» Task goal
With all images omitted, write out the records word for word.

(Saved entries)
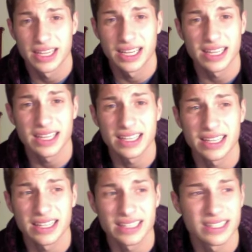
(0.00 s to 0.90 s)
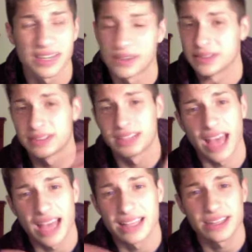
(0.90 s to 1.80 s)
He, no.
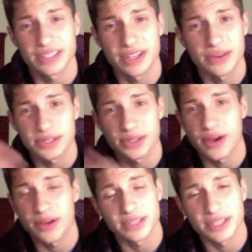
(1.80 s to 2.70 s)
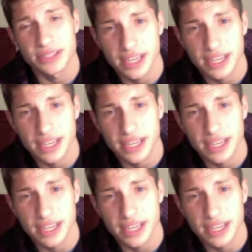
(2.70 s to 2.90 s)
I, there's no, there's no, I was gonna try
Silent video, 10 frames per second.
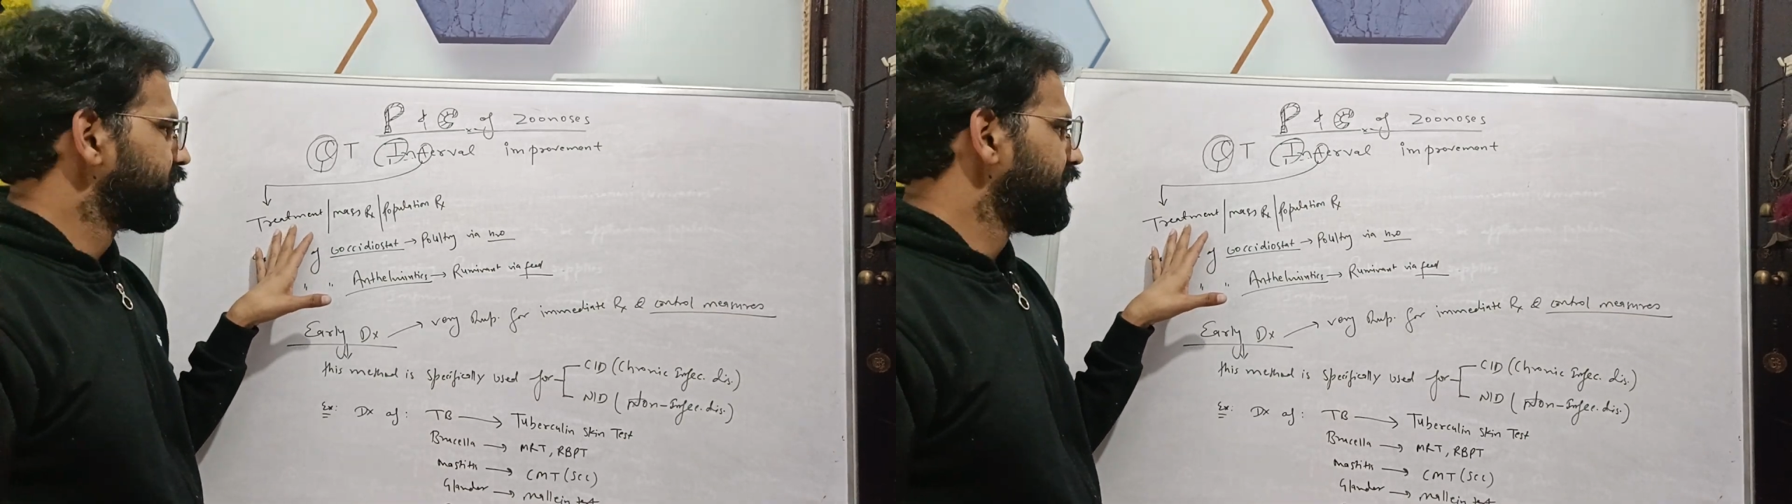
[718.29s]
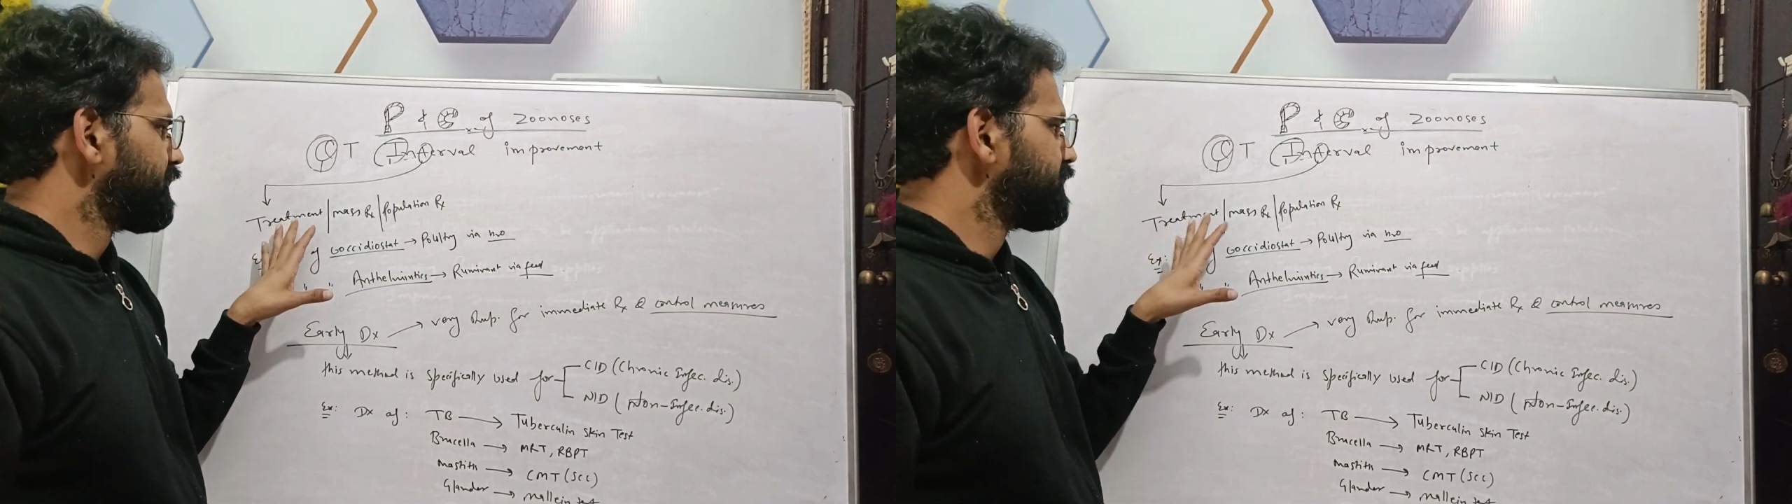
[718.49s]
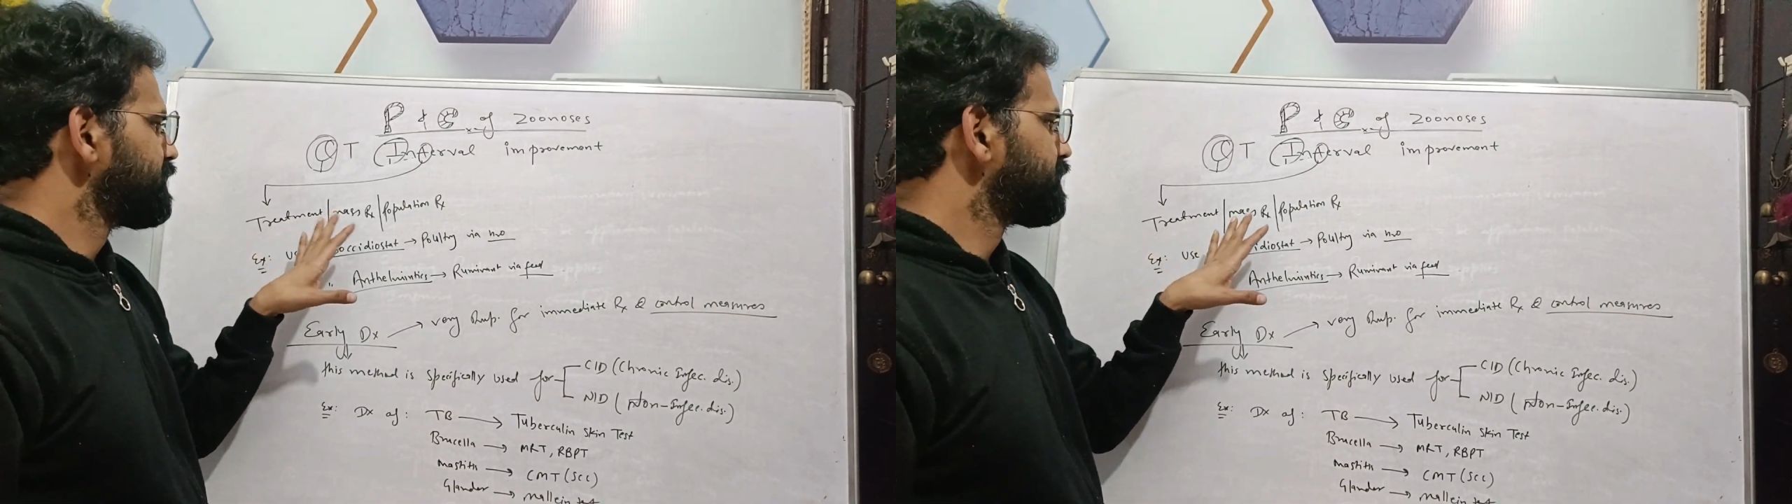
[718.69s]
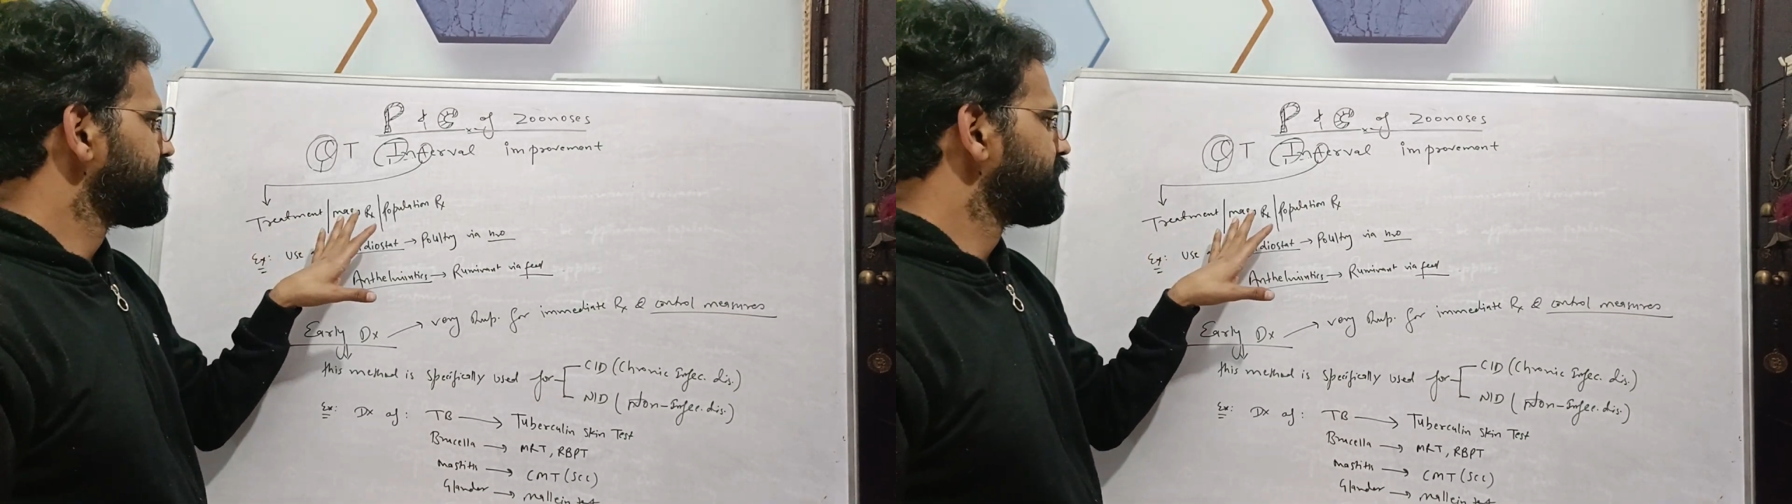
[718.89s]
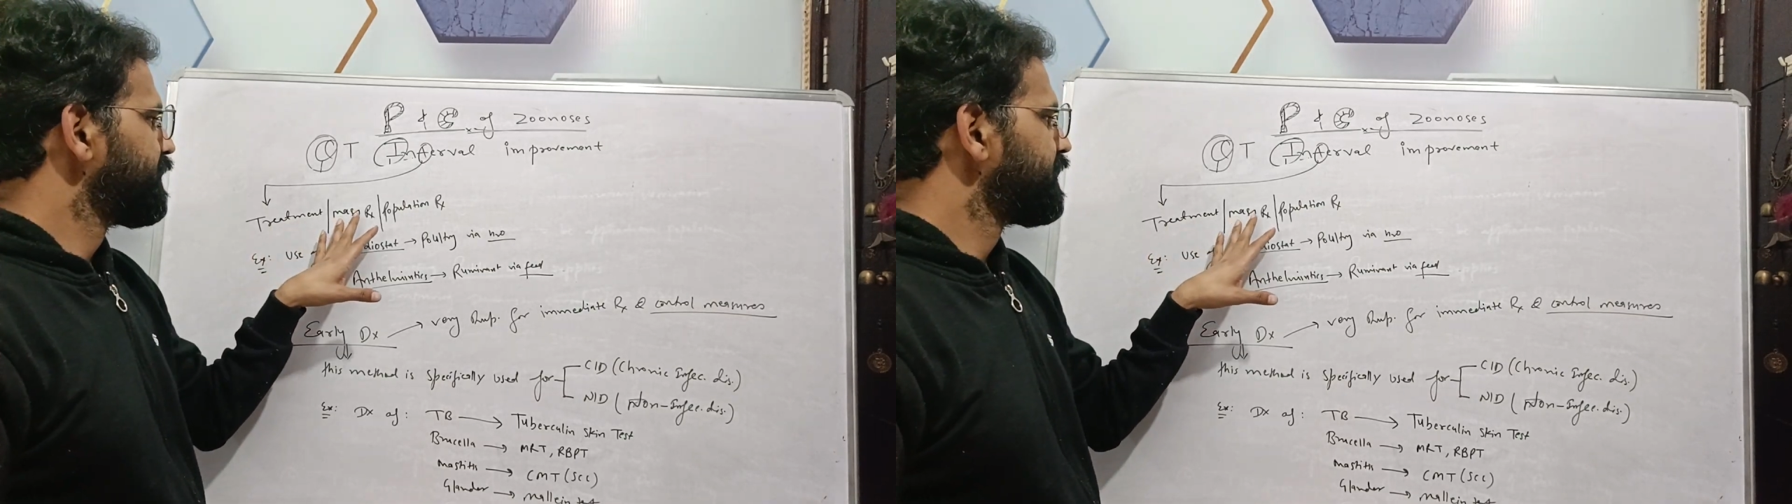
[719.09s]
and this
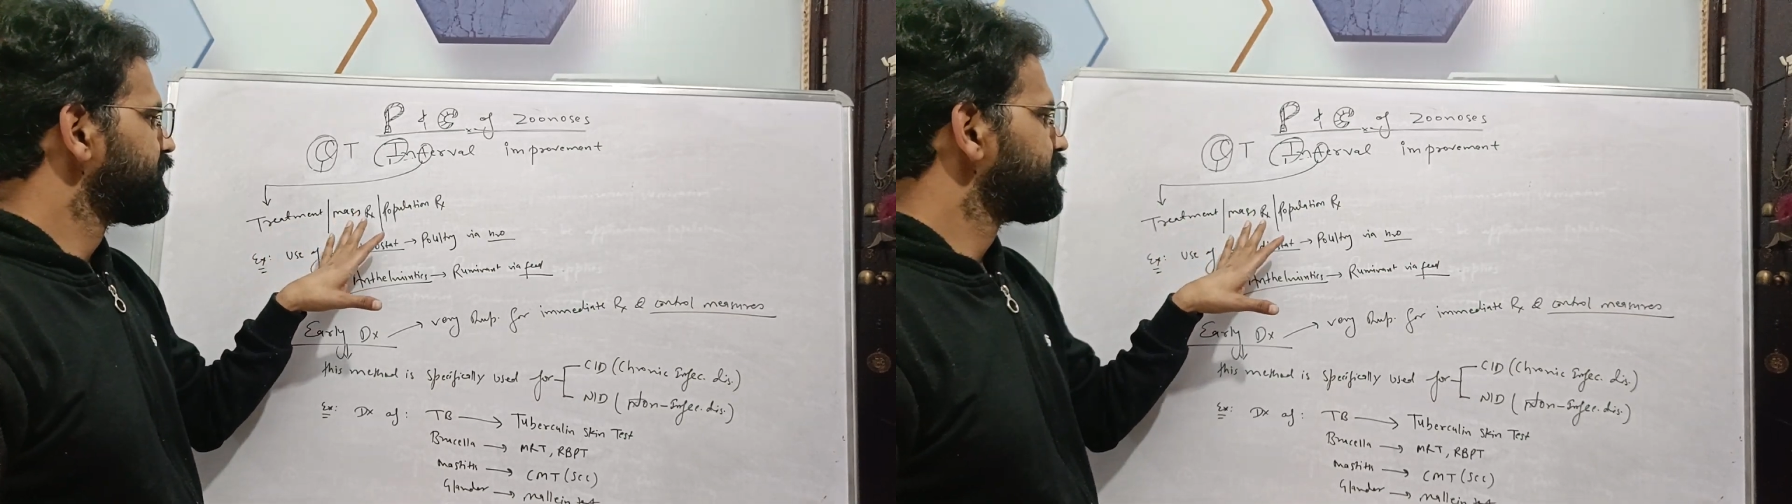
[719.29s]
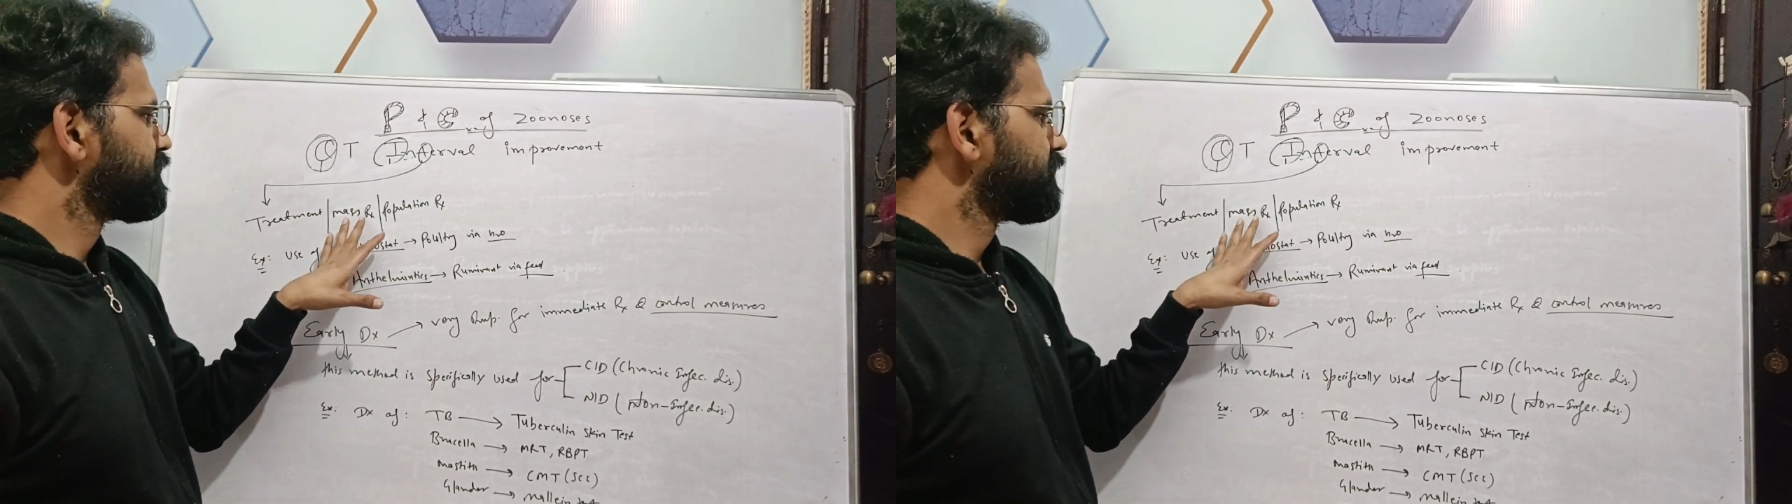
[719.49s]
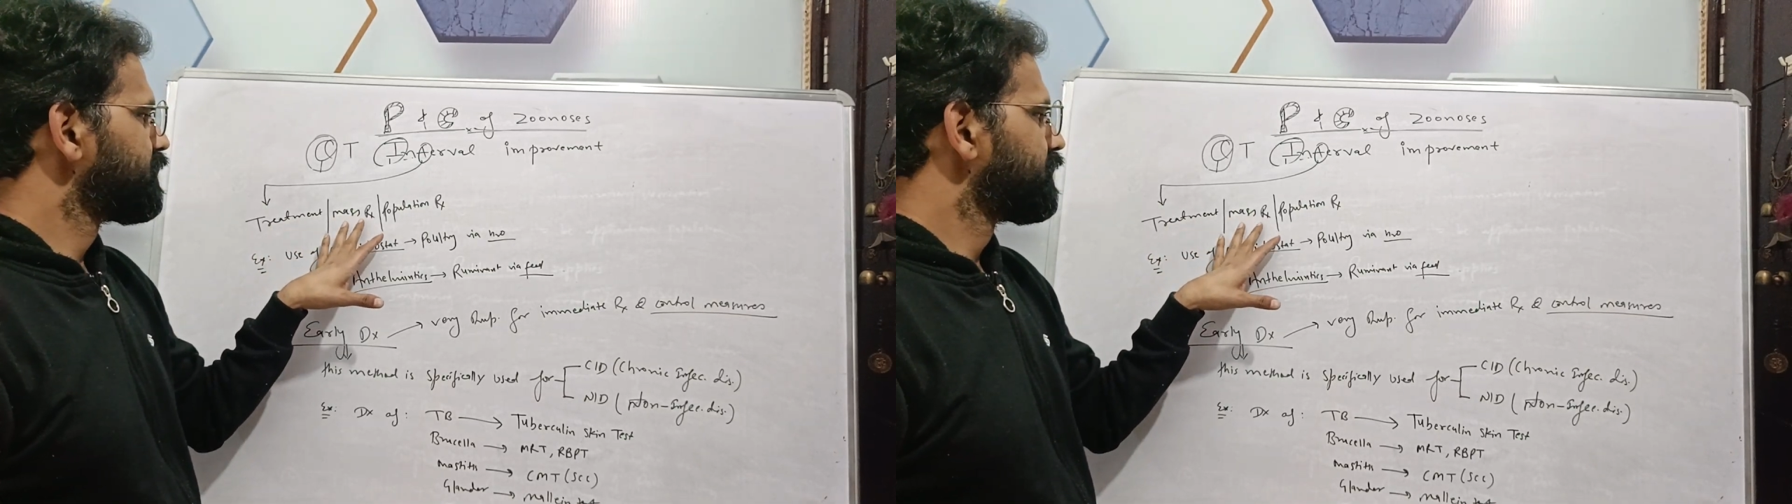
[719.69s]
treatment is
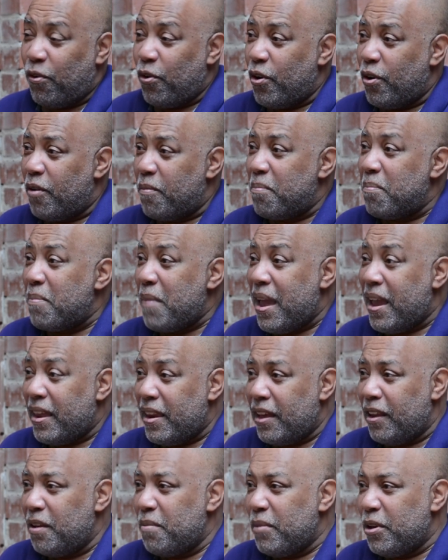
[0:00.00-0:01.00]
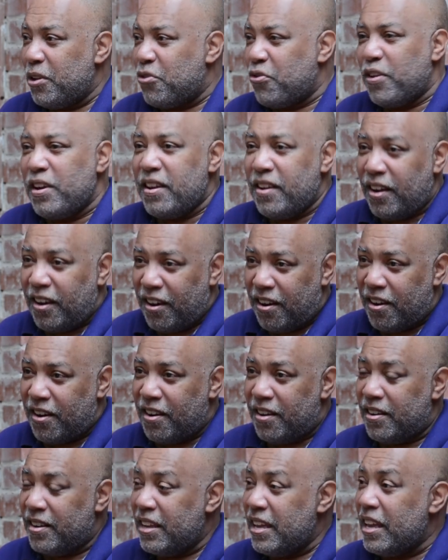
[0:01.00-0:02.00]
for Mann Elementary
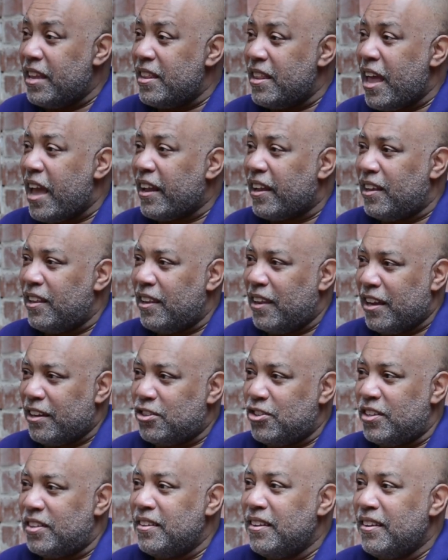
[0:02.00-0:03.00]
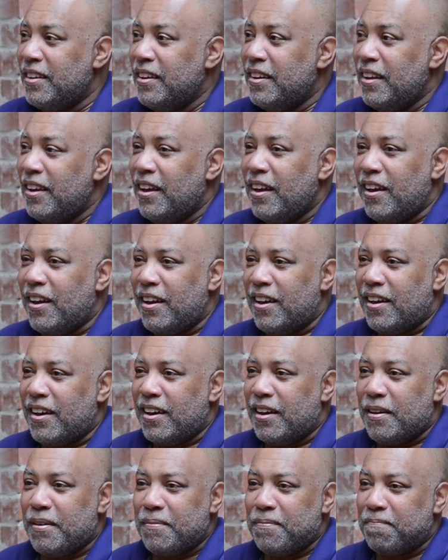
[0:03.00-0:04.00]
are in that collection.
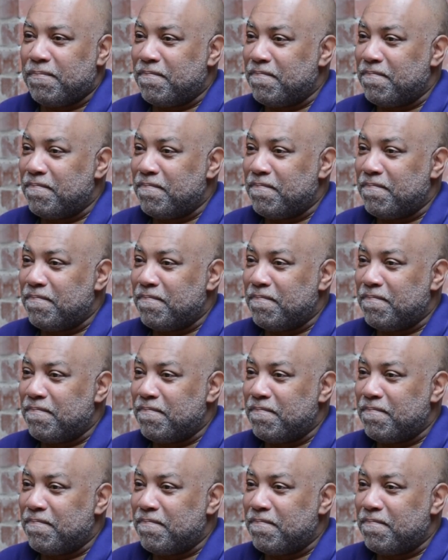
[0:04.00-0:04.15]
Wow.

» Problem solution
(0.00 s to 0.90 s)
(0.90 s to 1.80 s)
He, no.
(1.80 s to 2.70 s)
(2.70 s to 2.90 s)
I, there's no, there's no, I was gonna try
Silent video, 10 frames per second.
[718.29s]
[718.49s]
[718.69s]
[718.89s]
[719.09s]
and this
[719.29s]
[719.49s]
[719.69s]
treatment is
[0:00.00-0:01.00]
[0:01.00-0:02.00]
for Mann Elementary
[0:02.00-0:03.00]
[0:03.00-0:04.00]
are in that collection.
[0:04.00-0:04.15]
Wow.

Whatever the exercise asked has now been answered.